A sure bet: Apocalypse Theatre Company & Griffin Independent’s The Dapto Chaser

First produced in 2011 by Merrigong Theatre Company, Mary Rachel Brown’s The Dapto Chaser is a wart-and-all love-letter to greyhound racing, and sinks its teeth into the dog-racing culture with gusto. Produced by Apocalypse Theatre Company and Griffin Independent, The Dapto Chaser is ninety minutes of acutely-observed writing and performances, wrapped up in the story of a family stuck in the vicious cycle of gambling as everything goes to, well, the dogs.

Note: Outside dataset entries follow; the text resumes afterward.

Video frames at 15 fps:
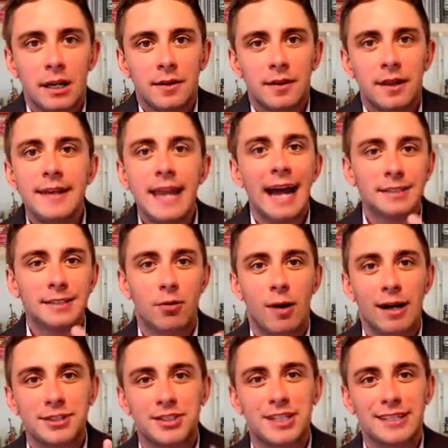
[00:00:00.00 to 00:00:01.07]
The next
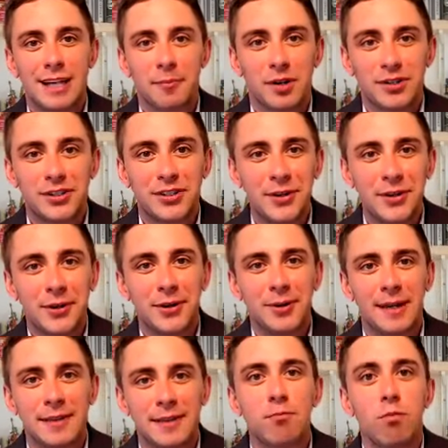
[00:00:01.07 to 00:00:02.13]
question, number two,
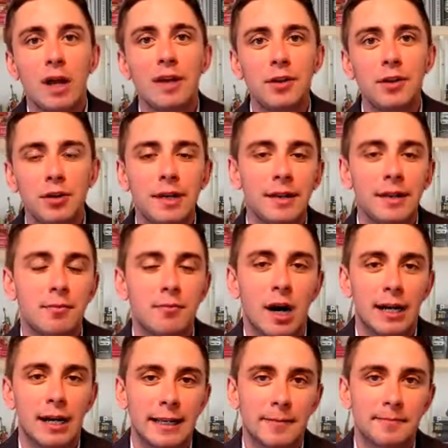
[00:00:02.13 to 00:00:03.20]
is when do you need the
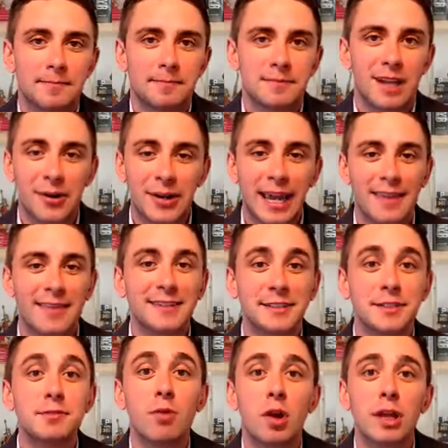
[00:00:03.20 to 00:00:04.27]
money? Okay, this
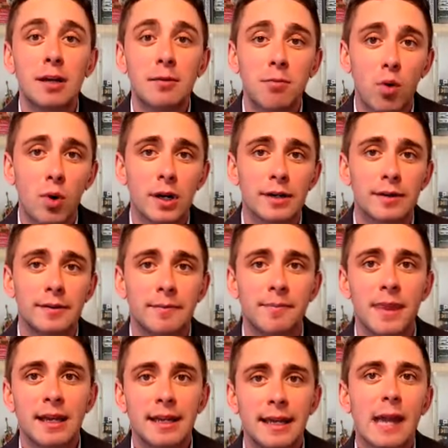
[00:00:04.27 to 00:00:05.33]
is really important.
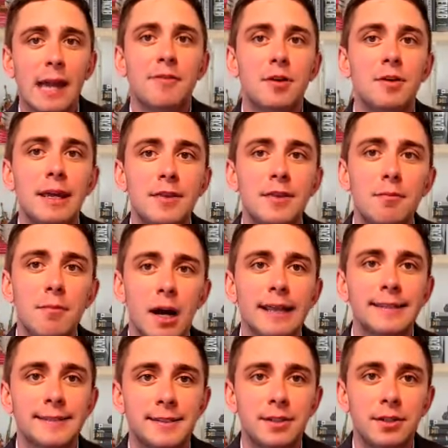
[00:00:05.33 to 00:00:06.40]
If you need the money
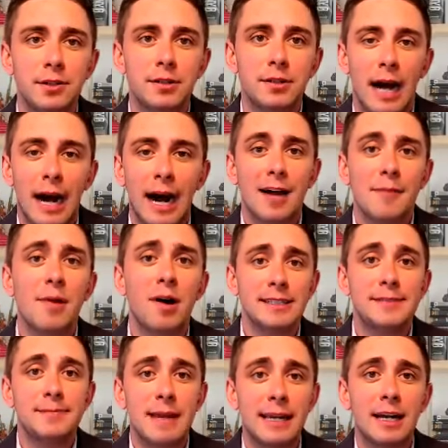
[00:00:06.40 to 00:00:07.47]
soon,
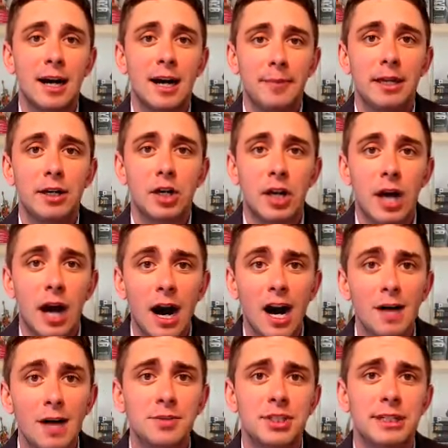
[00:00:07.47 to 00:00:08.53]
I-bonds may not be a good
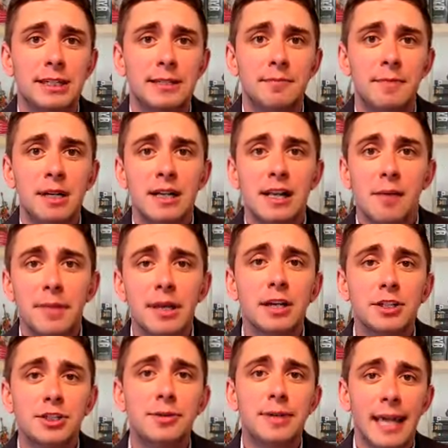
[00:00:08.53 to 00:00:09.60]
option
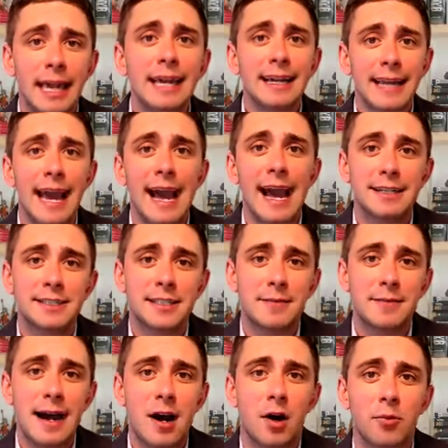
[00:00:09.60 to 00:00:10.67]
because you can't cash
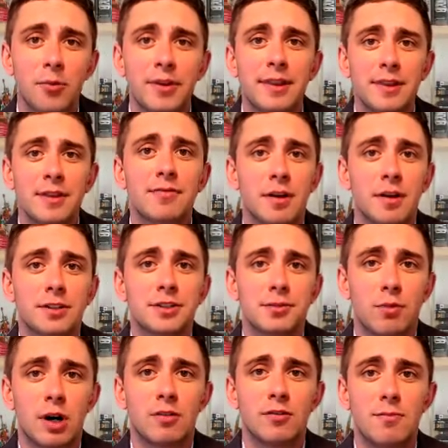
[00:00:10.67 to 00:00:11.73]
them out within the first
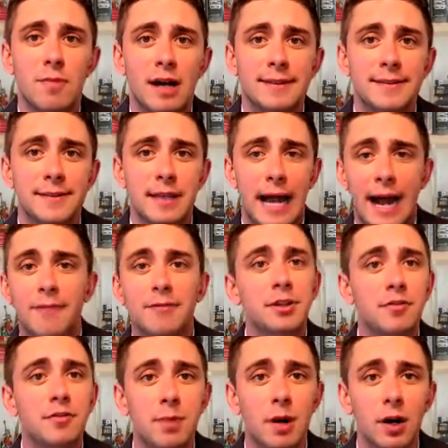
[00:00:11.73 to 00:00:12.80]
12 months after
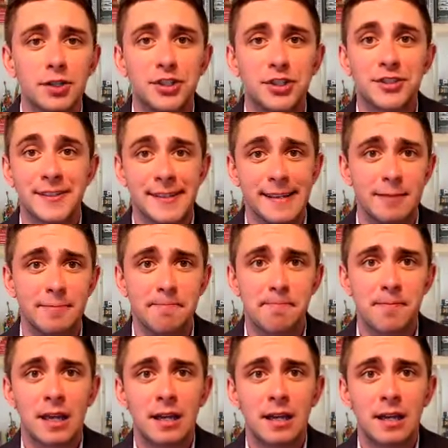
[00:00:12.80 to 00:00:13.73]
you've purchased them.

Many years ago, I read Markus Zusak’s series of books about two brothers who live near Central and spend a chunk of their time around the Wentworth Park dog track. Like Brown’s family – the Sinclair’s – the Wolfe brothers are fighting against their circumstances, each other, and end up winning in a way that only they and people like them can. The Dapto Chaser centres around a dog called ‘Boy Named Sue’, his owner Cess, Cess’ brother Jimmy who works at the Dapto race track, their father Errol, and the dog club manager Arnold Denny, and the dog-eat-dog struggle they find themselves locked into seemingly forever. Where The Dapto Chaser succeeds with flying colours, is in its language, its depiction of this family on the lower edge of society; in its evocation of the colourful and larger than life characters you find trackside.